## Exercise aim:
Would you write out the entries that follow word for word, omitting any images?

## Input:
-- Opening Marker --
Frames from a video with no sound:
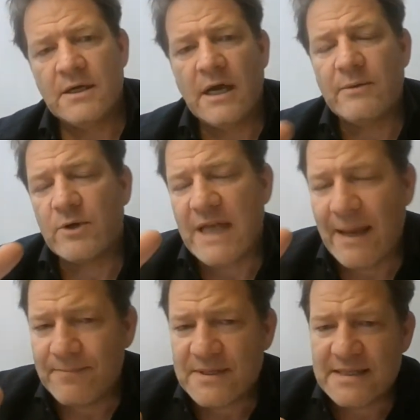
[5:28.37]
And what
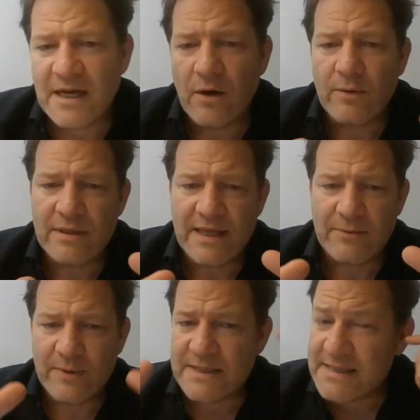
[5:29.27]
happens now is that
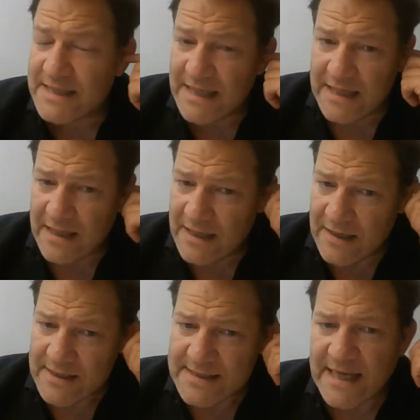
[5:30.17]
we see
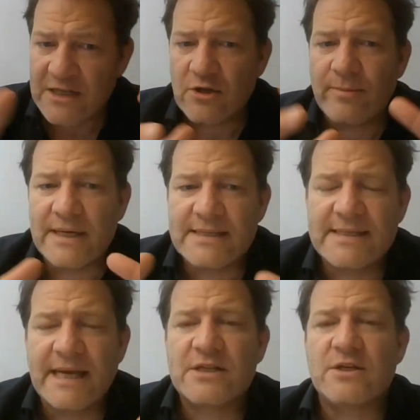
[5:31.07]
sector by
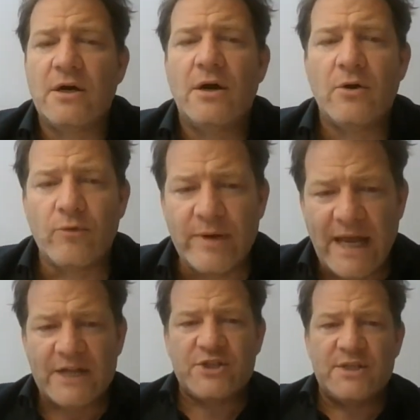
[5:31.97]
sector
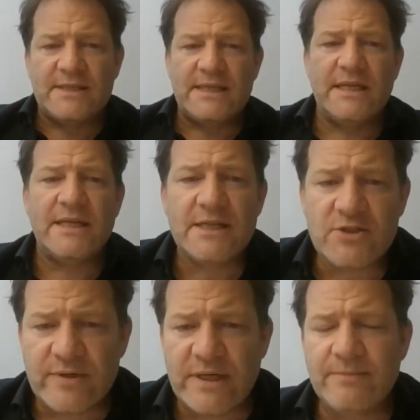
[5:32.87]
reactions in
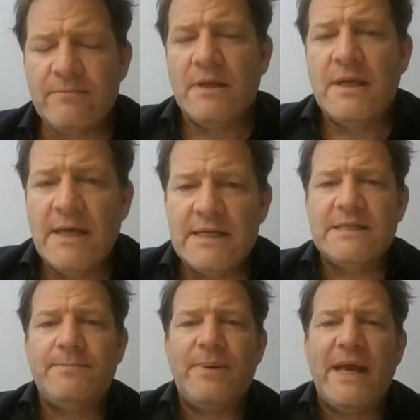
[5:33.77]
industry,
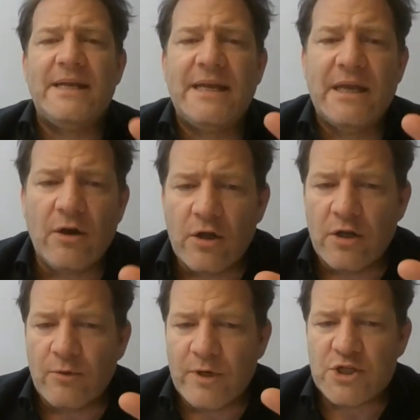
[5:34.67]
depending on
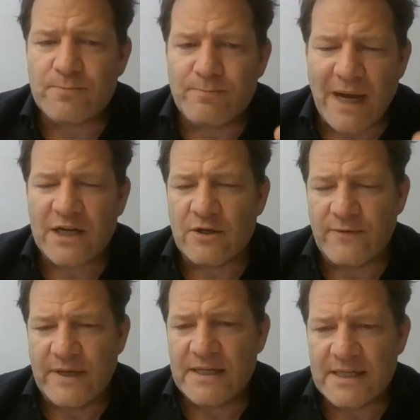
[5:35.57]
in which bucket
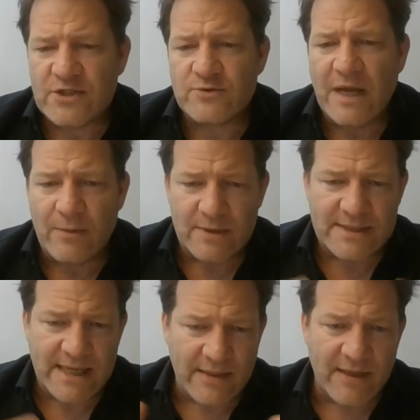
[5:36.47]
of industry I would
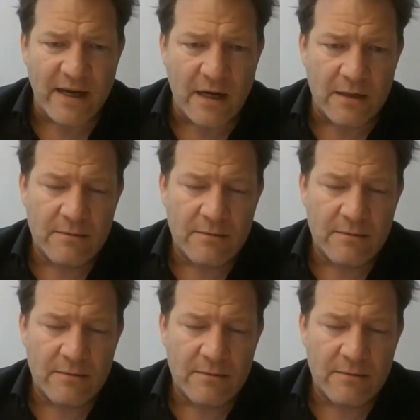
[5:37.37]
say they are.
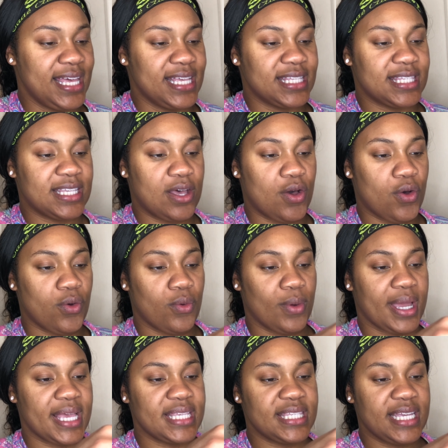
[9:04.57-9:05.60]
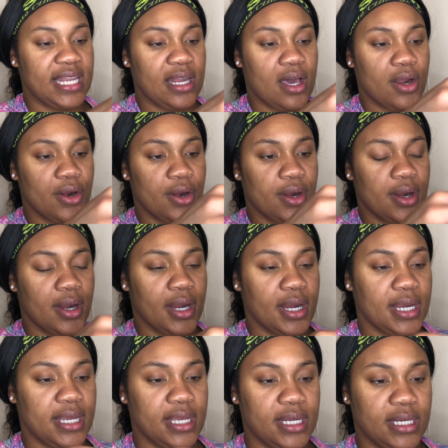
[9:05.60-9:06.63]
So Estee Lauder
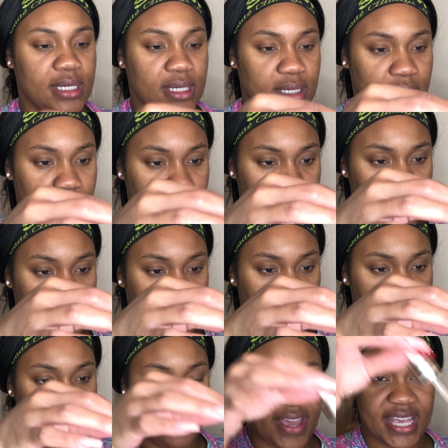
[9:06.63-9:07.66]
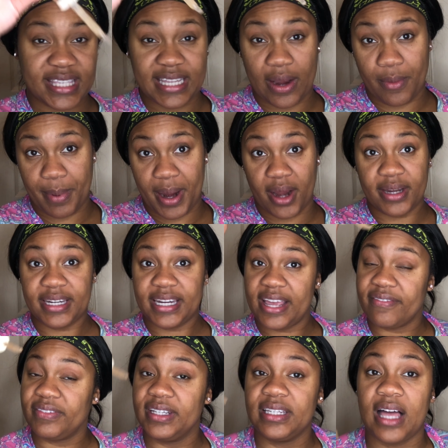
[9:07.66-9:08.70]
uh, Advanced Night Repair
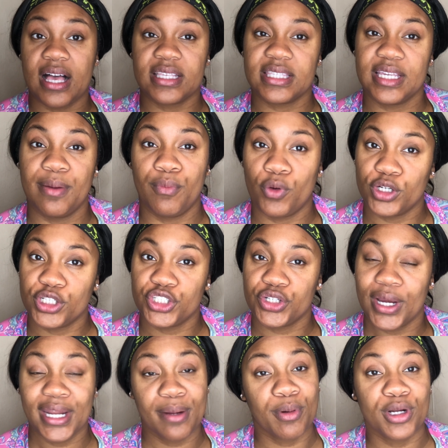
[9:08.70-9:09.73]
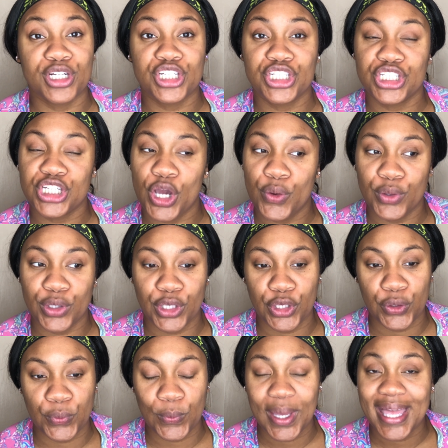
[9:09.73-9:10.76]
definitely locks in moisture and I'm gonna show
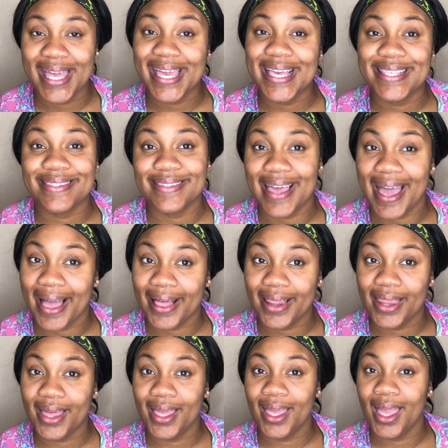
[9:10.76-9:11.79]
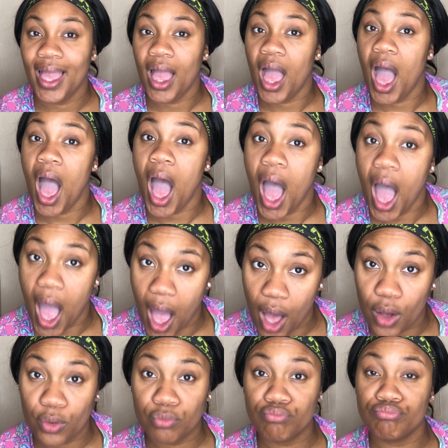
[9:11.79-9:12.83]
you exactly
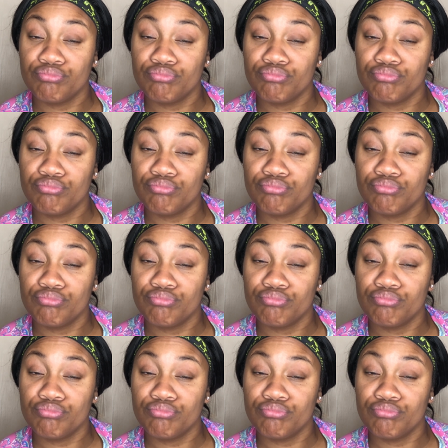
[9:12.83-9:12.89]
how.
-- Closing Marker --
## Answer to this task:
Frames from a video with no sound:
[5:28.37]
And what
[5:29.27]
happens now is that
[5:30.17]
we see
[5:31.07]
sector by
[5:31.97]
sector
[5:32.87]
reactions in
[5:33.77]
industry,
[5:34.67]
depending on
[5:35.57]
in which bucket
[5:36.47]
of industry I would
[5:37.37]
say they are.
[9:04.57-9:05.60]
[9:05.60-9:06.63]
So Estee Lauder
[9:06.63-9:07.66]
[9:07.66-9:08.70]
uh, Advanced Night Repair
[9:08.70-9:09.73]
[9:09.73-9:10.76]
definitely locks in moisture and I'm gonna show
[9:10.76-9:11.79]
[9:11.79-9:12.83]
you exactly
[9:12.83-9:12.89]
how.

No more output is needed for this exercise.